What mechanism was at work in making sure that house cats got the genes to make them small, and cheetahs got the genes to make it so they cannot retract their claws?

Simply asserting that it happened is not evidence. Linking to an AiG propaganda essay by someone writing well outside of their field is not evidence.


WHERE'S THE BEEF?

[edited for typos]

djdavo
May 1st 2003, 09:52 PM
03-27-2003 @ 10:15 PM post located here (http://www.theologyweb.com/forum/showthread.php?s=&postid=46350#post46350)
Yog^sothoth:

because people think they are so right the other side is full of idiots and they have to let the idiots know they are wrong by calling them idiots.

LOL@ Yog !
it degenerates into that a lot, doesn't it?
:smile:

djdavo
May 1st 2003, 10:02 PM
RA:
So after the flood all kinds but the human kind experienced rapid speciation and divergence. Right. What kept the human kind in check?


answer: nothing. compare the different races. compare a dwarf to an 8'2" backetball player and you'll see there's plenty of variation among human kind.

djdavo
May 1st 2003, 10:03 PM
oh yeah: to answer the original question: it's because creationism is a world view. just at evolution is. you can't bring up the age of the cosmos without discussing creation/evolution at some point.

RufusAtticus
May 2nd 2003, 03:01 PM
04-30-2003 @ 11:18 AM post located here (http://www.theologyweb.com/forum/showthread.php?s=&postid=83074#post83074)
Socrates:
What about the "races" or rather, people groups?


Nope, studies have found that there is very little genetic differences among human populations. So how do you explain how all other "kinds" experienced rapid speciation but humans experienced nothing.

I've pointed out enough times that there are information-losing mutations, e.g. the one resulting in the O blood group.

You've never pointed this out, only asserted it without ever defining what "information" is.

And the diversity among alleles is not nearly so much that would be a problem for descendants of the Ark animals.

So asserts the man with a chemistry background. If all polymorphic loci evolved since a bottleneck of 2 or so in the last few thousand or so years, how do you explain highly polymorphic loci that are shared between humans and the other great apes? If their polymorphisms are post flood, how do you explain why these poplations share the so many alleles at these highly polymorphic loci.
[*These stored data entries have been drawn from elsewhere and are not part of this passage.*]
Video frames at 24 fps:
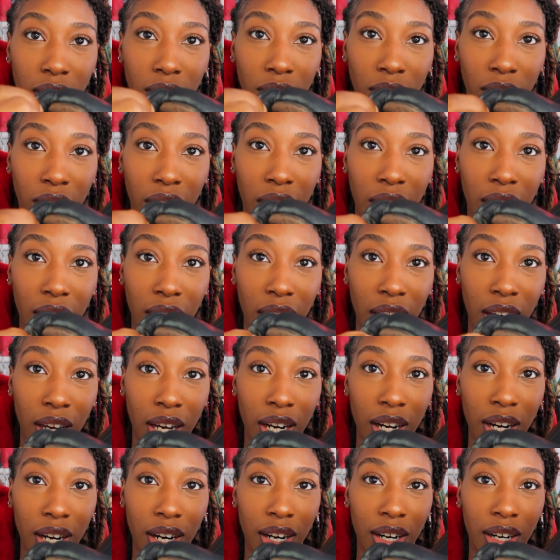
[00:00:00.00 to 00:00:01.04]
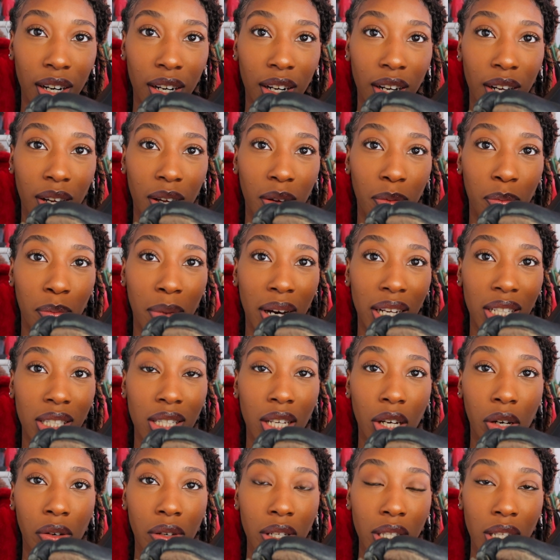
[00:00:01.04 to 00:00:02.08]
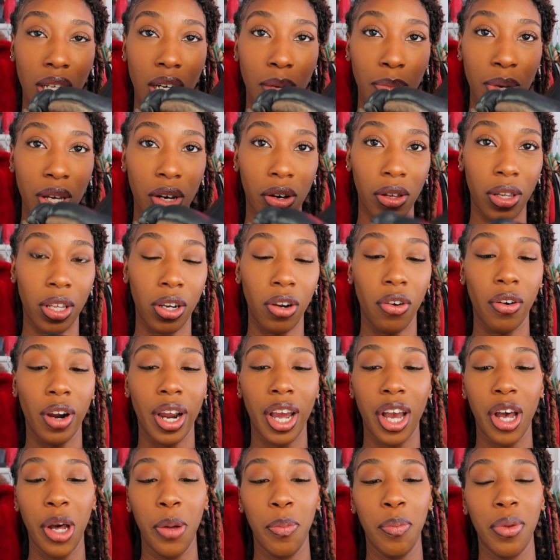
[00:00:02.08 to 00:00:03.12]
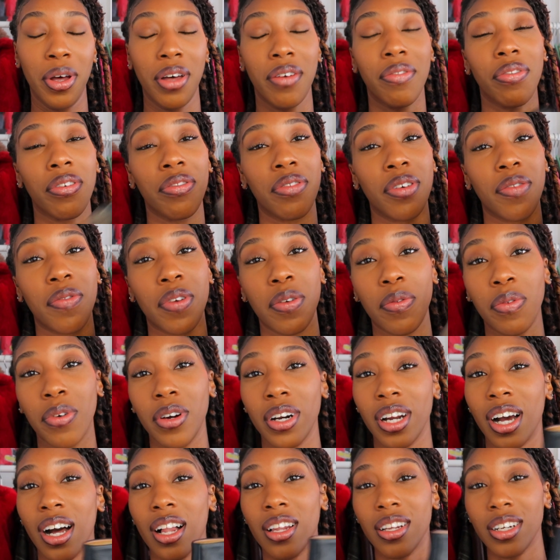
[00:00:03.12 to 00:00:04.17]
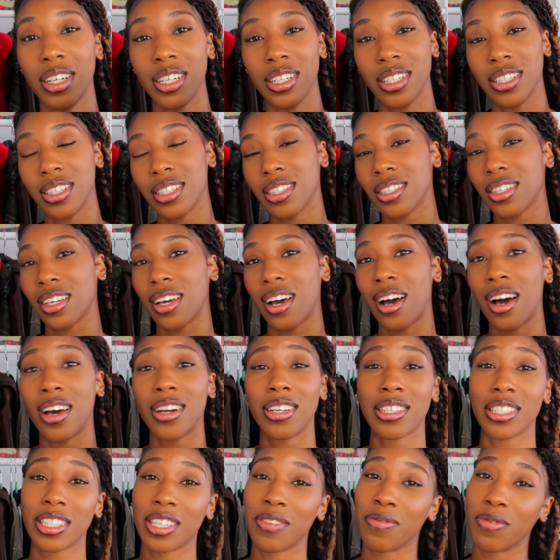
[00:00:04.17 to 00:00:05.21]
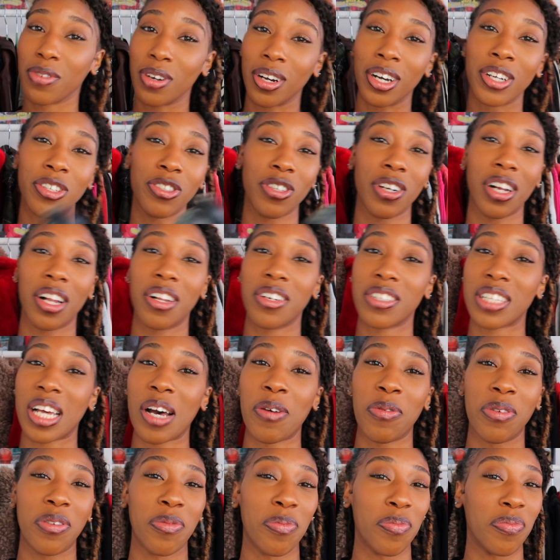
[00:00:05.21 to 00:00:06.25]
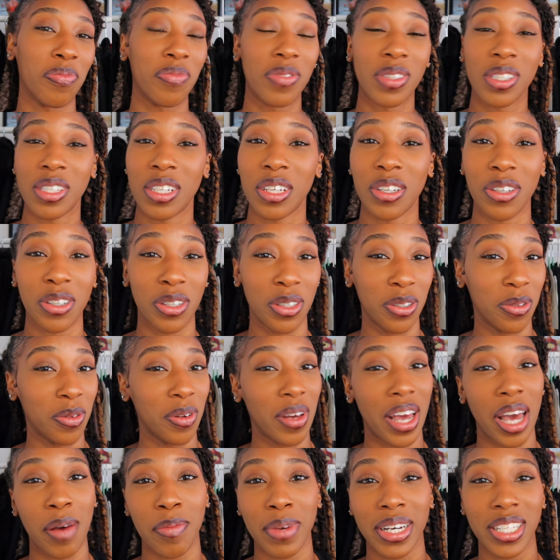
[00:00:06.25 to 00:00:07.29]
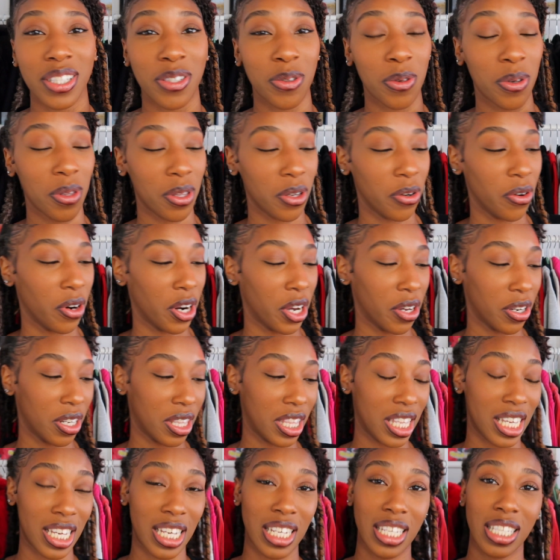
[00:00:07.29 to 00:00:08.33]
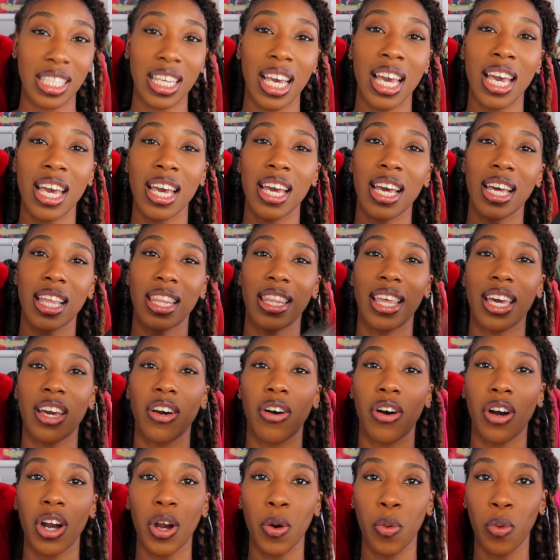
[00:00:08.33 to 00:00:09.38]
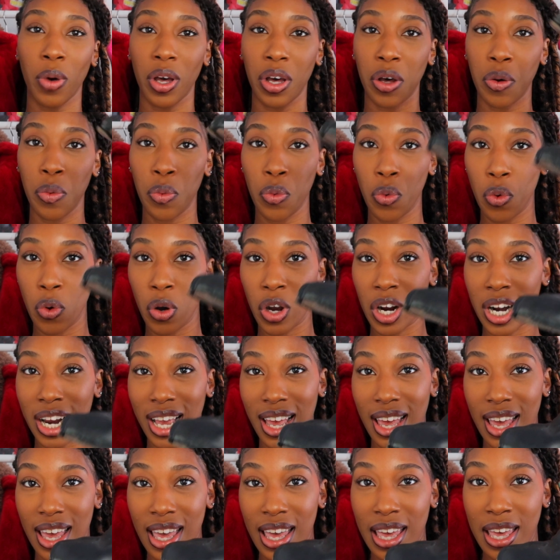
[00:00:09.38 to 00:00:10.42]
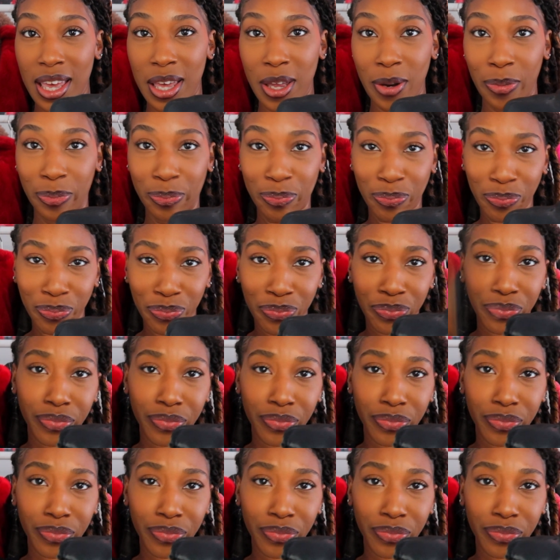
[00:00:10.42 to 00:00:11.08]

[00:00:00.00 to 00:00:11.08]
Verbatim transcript: right here. My toe is gonna be on the ground, but for $54, honestly for $100, I would still have my toe on the ground in these. They are well worn in,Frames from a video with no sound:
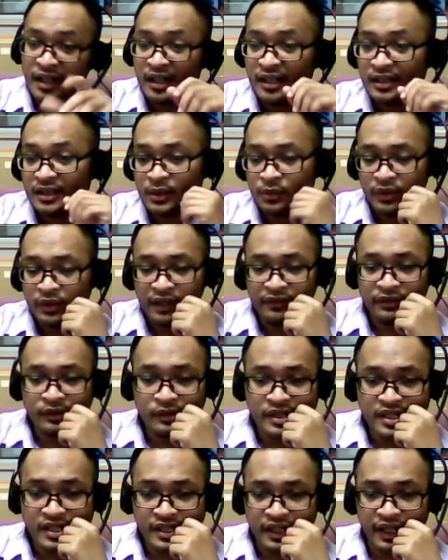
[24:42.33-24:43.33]
so we have to
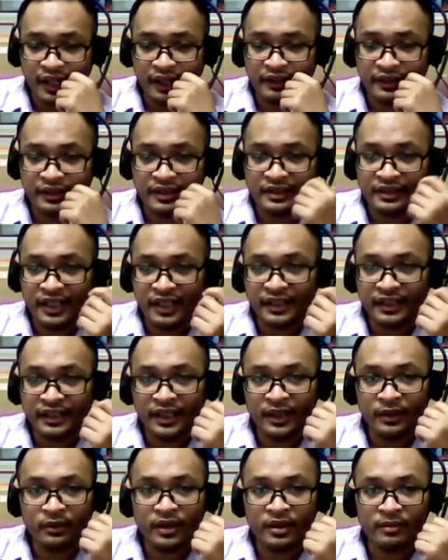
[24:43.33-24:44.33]
check the
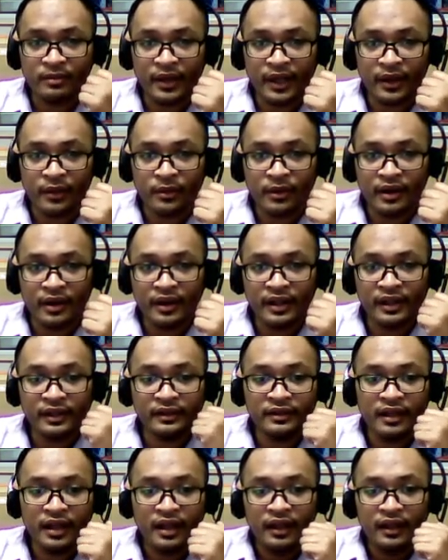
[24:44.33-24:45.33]
setting one by one.
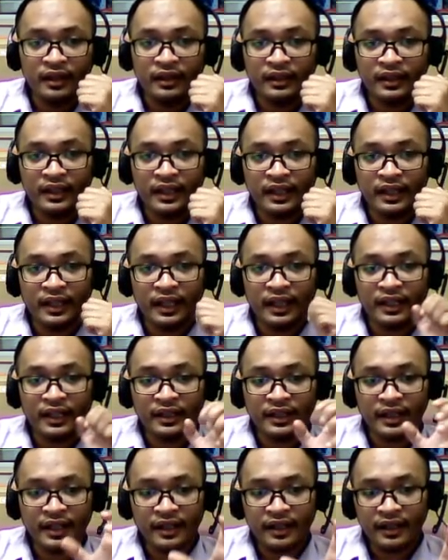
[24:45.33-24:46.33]
Okay, and
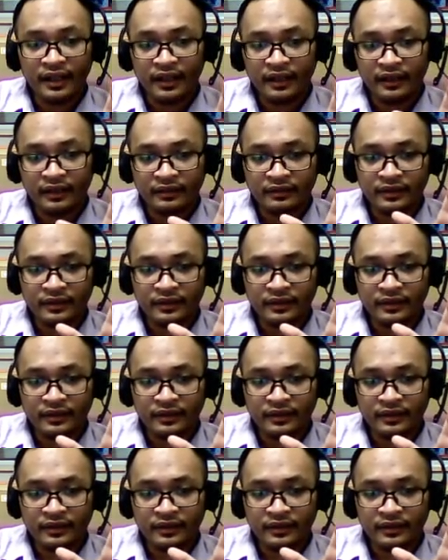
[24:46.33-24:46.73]
then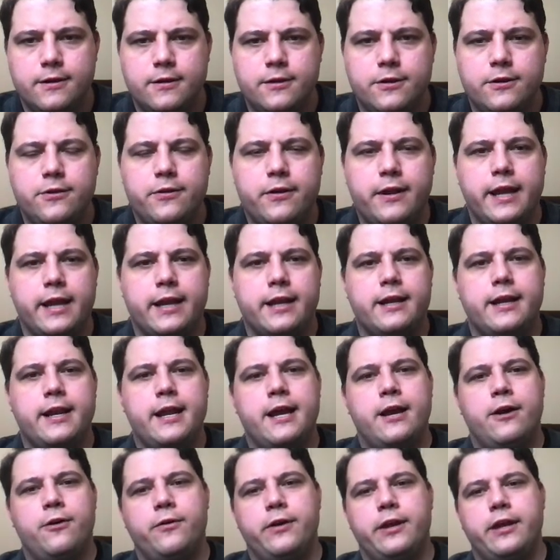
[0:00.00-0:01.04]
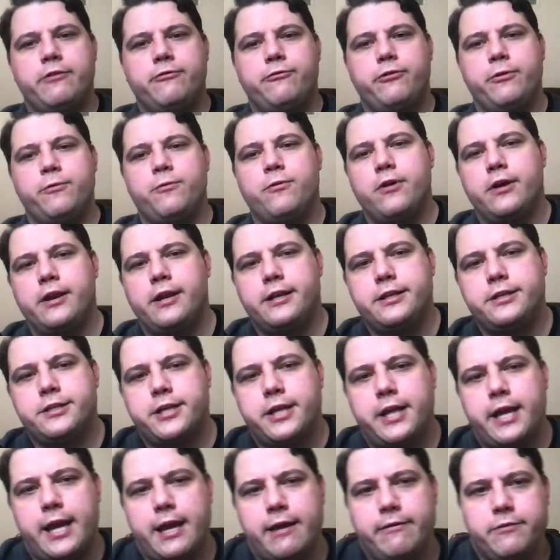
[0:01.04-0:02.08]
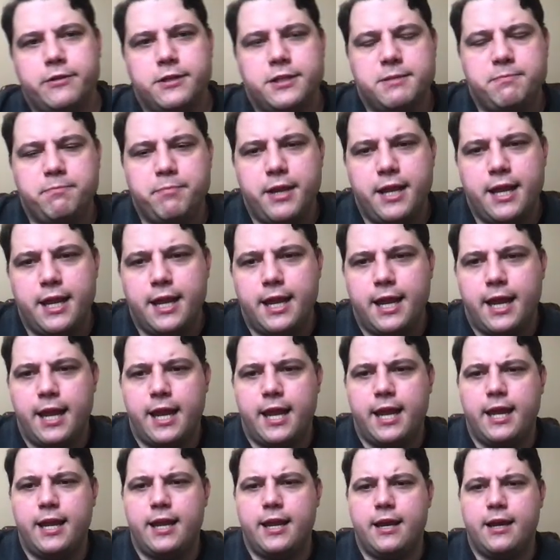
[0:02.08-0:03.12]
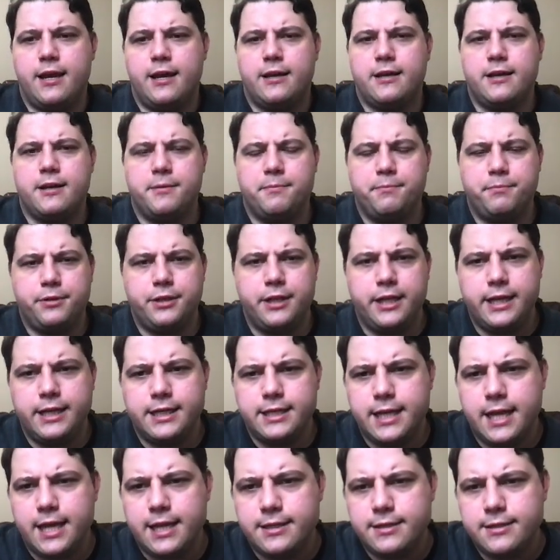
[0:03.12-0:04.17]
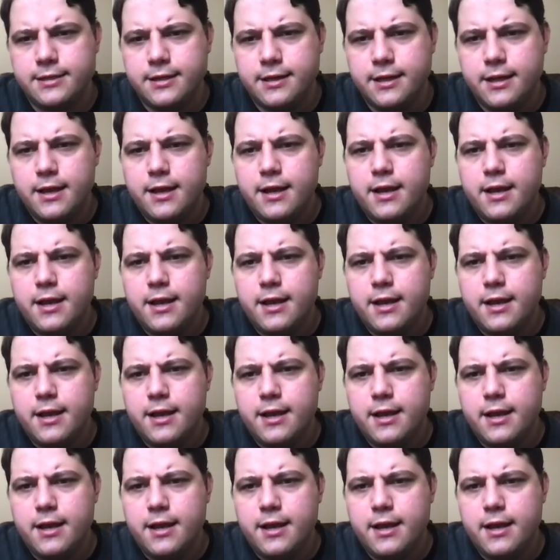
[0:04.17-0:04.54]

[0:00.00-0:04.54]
Great. Now, if we wanted to have this be a complete test,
See also A pair of dogs/wolves on Noah’s Ark couldn’t have produced all dog varieties today? (http://www.answersingenesis.org/home/area/feedback/negative_25june2001.asp)

I read it and it didn't address any of the issues I raised in my post. It didn't address the issue of highly polymorphic loci and the issue of genetic drift. But I guess that considering that you are not a geneticist, you would known the difference.

RufusAtticus
May 2nd 2003, 03:04 PM
Yesterday @ 10:02 PM post located here (http://www.theologyweb.com/forum/showthread.php?s=&postid=84715#post84715)
djdavo:
compare the different races.

Yeah compare them, what do you find? That there are little differences that distinguish human poplations and the concept of "race" is not supported biologically.

compare a dwarf to an 8'2" backetball player and you'll see there's plenty of variation among human kind.

Actually, compared to other species humans have very little genetic variation.